**HOW TO COMPLETE THIS TASK:**
Give every entry again, exactly as it stands.

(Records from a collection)

• • •

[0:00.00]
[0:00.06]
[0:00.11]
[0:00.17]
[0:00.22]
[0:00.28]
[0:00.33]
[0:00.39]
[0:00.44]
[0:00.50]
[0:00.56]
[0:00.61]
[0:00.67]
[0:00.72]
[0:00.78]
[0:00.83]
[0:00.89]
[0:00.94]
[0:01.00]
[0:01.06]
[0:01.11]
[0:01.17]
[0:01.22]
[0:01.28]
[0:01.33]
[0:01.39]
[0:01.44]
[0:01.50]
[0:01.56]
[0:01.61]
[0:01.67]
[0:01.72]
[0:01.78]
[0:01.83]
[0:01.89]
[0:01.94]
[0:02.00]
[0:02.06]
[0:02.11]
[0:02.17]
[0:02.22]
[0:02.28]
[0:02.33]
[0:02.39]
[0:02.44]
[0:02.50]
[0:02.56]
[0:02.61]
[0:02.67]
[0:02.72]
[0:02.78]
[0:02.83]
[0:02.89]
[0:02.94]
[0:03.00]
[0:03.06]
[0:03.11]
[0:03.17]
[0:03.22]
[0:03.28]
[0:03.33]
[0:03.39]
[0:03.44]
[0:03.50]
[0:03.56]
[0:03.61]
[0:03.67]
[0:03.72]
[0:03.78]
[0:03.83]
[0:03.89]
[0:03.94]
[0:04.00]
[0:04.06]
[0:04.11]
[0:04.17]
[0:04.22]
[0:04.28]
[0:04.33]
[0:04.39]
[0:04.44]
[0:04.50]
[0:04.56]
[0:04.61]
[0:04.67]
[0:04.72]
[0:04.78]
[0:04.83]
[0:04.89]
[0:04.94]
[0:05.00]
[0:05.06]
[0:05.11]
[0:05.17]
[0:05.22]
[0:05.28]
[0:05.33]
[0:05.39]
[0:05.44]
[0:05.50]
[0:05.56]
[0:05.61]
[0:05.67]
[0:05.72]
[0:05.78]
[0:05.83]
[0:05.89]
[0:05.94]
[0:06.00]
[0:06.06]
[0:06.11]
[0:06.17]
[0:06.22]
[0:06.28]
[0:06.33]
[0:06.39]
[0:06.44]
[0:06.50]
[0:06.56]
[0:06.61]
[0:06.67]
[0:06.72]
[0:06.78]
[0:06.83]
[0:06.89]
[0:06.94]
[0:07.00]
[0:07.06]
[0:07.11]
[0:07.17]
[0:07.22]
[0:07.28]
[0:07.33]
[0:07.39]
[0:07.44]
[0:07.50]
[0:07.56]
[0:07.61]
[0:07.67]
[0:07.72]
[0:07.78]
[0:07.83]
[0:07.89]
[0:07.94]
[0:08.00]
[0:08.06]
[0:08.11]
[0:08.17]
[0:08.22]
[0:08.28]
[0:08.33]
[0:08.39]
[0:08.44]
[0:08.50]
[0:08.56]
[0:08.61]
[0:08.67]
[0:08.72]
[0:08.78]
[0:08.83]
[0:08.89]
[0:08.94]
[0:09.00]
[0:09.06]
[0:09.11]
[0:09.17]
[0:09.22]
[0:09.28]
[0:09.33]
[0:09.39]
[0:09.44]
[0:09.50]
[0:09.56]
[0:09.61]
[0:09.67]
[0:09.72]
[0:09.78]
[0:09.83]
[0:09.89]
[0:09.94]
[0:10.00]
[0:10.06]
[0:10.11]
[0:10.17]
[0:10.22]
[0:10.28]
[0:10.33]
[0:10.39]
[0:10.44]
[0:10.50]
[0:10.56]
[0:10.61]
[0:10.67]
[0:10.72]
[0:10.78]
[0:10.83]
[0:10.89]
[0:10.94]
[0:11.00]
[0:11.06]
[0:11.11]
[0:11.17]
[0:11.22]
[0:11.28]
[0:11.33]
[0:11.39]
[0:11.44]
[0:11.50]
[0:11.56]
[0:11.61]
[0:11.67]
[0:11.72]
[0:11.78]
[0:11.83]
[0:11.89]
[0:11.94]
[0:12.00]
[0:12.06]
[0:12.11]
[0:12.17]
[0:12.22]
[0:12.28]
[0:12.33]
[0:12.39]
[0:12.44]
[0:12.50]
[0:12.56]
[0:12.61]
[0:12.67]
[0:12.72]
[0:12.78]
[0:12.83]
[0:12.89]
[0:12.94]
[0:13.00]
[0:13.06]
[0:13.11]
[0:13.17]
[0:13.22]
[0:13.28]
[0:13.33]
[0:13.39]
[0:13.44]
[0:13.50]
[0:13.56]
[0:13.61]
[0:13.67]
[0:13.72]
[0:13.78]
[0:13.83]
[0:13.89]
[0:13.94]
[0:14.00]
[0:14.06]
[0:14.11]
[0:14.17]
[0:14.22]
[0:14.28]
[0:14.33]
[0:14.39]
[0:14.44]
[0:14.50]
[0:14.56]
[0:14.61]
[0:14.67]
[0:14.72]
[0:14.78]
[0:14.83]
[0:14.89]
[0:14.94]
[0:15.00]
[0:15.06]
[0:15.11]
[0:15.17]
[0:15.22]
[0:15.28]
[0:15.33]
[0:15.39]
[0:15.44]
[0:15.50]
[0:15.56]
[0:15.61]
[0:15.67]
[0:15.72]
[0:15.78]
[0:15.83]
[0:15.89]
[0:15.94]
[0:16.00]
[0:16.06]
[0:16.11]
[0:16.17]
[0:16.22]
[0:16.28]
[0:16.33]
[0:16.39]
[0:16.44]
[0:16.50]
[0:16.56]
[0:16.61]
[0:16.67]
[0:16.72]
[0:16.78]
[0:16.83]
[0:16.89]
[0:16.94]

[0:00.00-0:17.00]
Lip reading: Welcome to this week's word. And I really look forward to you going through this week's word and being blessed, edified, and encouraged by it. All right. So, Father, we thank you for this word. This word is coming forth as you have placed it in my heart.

• • •

**RESULT OF THE TASK:**
[0:00.00]
[0:00.06]
[0:00.11]
[0:00.17]
[0:00.22]
[0:00.28]
[0:00.33]
[0:00.39]
[0:00.44]
[0:00.50]
[0:00.56]
[0:00.61]
[0:00.67]
[0:00.72]
[0:00.78]
[0:00.83]
[0:00.89]
[0:00.94]
[0:01.00]
[0:01.06]
[0:01.11]
[0:01.17]
[0:01.22]
[0:01.28]
[0:01.33]
[0:01.39]
[0:01.44]
[0:01.50]
[0:01.56]
[0:01.61]
[0:01.67]
[0:01.72]
[0:01.78]
[0:01.83]
[0:01.89]
[0:01.94]
[0:02.00]
[0:02.06]
[0:02.11]
[0:02.17]
[0:02.22]
[0:02.28]
[0:02.33]
[0:02.39]
[0:02.44]
[0:02.50]
[0:02.56]
[0:02.61]
[0:02.67]
[0:02.72]
[0:02.78]
[0:02.83]
[0:02.89]
[0:02.94]
[0:03.00]
[0:03.06]
[0:03.11]
[0:03.17]
[0:03.22]
[0:03.28]
[0:03.33]
[0:03.39]
[0:03.44]
[0:03.50]
[0:03.56]
[0:03.61]
[0:03.67]
[0:03.72]
[0:03.78]
[0:03.83]
[0:03.89]
[0:03.94]
[0:04.00]
[0:04.06]
[0:04.11]
[0:04.17]
[0:04.22]
[0:04.28]
[0:04.33]
[0:04.39]
[0:04.44]
[0:04.50]
[0:04.56]
[0:04.61]
[0:04.67]
[0:04.72]
[0:04.78]
[0:04.83]
[0:04.89]
[0:04.94]
[0:05.00]
[0:05.06]
[0:05.11]
[0:05.17]
[0:05.22]
[0:05.28]
[0:05.33]
[0:05.39]
[0:05.44]
[0:05.50]
[0:05.56]
[0:05.61]
[0:05.67]
[0:05.72]
[0:05.78]
[0:05.83]
[0:05.89]
[0:05.94]
[0:06.00]
[0:06.06]
[0:06.11]
[0:06.17]
[0:06.22]
[0:06.28]
[0:06.33]
[0:06.39]
[0:06.44]
[0:06.50]
[0:06.56]
[0:06.61]
[0:06.67]
[0:06.72]
[0:06.78]
[0:06.83]
[0:06.89]
[0:06.94]
[0:07.00]
[0:07.06]
[0:07.11]
[0:07.17]
[0:07.22]
[0:07.28]
[0:07.33]
[0:07.39]
[0:07.44]
[0:07.50]
[0:07.56]
[0:07.61]
[0:07.67]
[0:07.72]
[0:07.78]
[0:07.83]
[0:07.89]
[0:07.94]
[0:08.00]
[0:08.06]
[0:08.11]
[0:08.17]
[0:08.22]
[0:08.28]
[0:08.33]
[0:08.39]
[0:08.44]
[0:08.50]
[0:08.56]
[0:08.61]
[0:08.67]
[0:08.72]
[0:08.78]
[0:08.83]
[0:08.89]
[0:08.94]
[0:09.00]
[0:09.06]
[0:09.11]
[0:09.17]
[0:09.22]
[0:09.28]
[0:09.33]
[0:09.39]
[0:09.44]
[0:09.50]
[0:09.56]
[0:09.61]
[0:09.67]
[0:09.72]
[0:09.78]
[0:09.83]
[0:09.89]
[0:09.94]
[0:10.00]
[0:10.06]
[0:10.11]
[0:10.17]
[0:10.22]
[0:10.28]
[0:10.33]
[0:10.39]
[0:10.44]
[0:10.50]
[0:10.56]
[0:10.61]
[0:10.67]
[0:10.72]
[0:10.78]
[0:10.83]
[0:10.89]
[0:10.94]
[0:11.00]
[0:11.06]
[0:11.11]
[0:11.17]
[0:11.22]
[0:11.28]
[0:11.33]
[0:11.39]
[0:11.44]
[0:11.50]
[0:11.56]
[0:11.61]
[0:11.67]
[0:11.72]
[0:11.78]
[0:11.83]
[0:11.89]
[0:11.94]
[0:12.00]
[0:12.06]
[0:12.11]
[0:12.17]
[0:12.22]
[0:12.28]
[0:12.33]
[0:12.39]
[0:12.44]
[0:12.50]
[0:12.56]
[0:12.61]
[0:12.67]
[0:12.72]
[0:12.78]
[0:12.83]
[0:12.89]
[0:12.94]
[0:13.00]
[0:13.06]
[0:13.11]
[0:13.17]
[0:13.22]
[0:13.28]
[0:13.33]
[0:13.39]
[0:13.44]
[0:13.50]
[0:13.56]
[0:13.61]
[0:13.67]
[0:13.72]
[0:13.78]
[0:13.83]
[0:13.89]
[0:13.94]
[0:14.00]
[0:14.06]
[0:14.11]
[0:14.17]
[0:14.22]
[0:14.28]
[0:14.33]
[0:14.39]
[0:14.44]
[0:14.50]
[0:14.56]
[0:14.61]
[0:14.67]
[0:14.72]
[0:14.78]
[0:14.83]
[0:14.89]
[0:14.94]
[0:15.00]
[0:15.06]
[0:15.11]
[0:15.17]
[0:15.22]
[0:15.28]
[0:15.33]
[0:15.39]
[0:15.44]
[0:15.50]
[0:15.56]
[0:15.61]
[0:15.67]
[0:15.72]
[0:15.78]
[0:15.83]
[0:15.89]
[0:15.94]
[0:16.00]
[0:16.06]
[0:16.11]
[0:16.17]
[0:16.22]
[0:16.28]
[0:16.33]
[0:16.39]
[0:16.44]
[0:16.50]
[0:16.56]
[0:16.61]
[0:16.67]
[0:16.72]
[0:16.78]
[0:16.83]
[0:16.89]
[0:16.94]

[0:00.00-0:17.00]
Lip reading: Welcome to this week's word. And I really look forward to you going through this week's word and being blessed, edified, and encouraged by it. All right. So, Father, we thank you for this word. This word is coming forth as you have placed it in my heart.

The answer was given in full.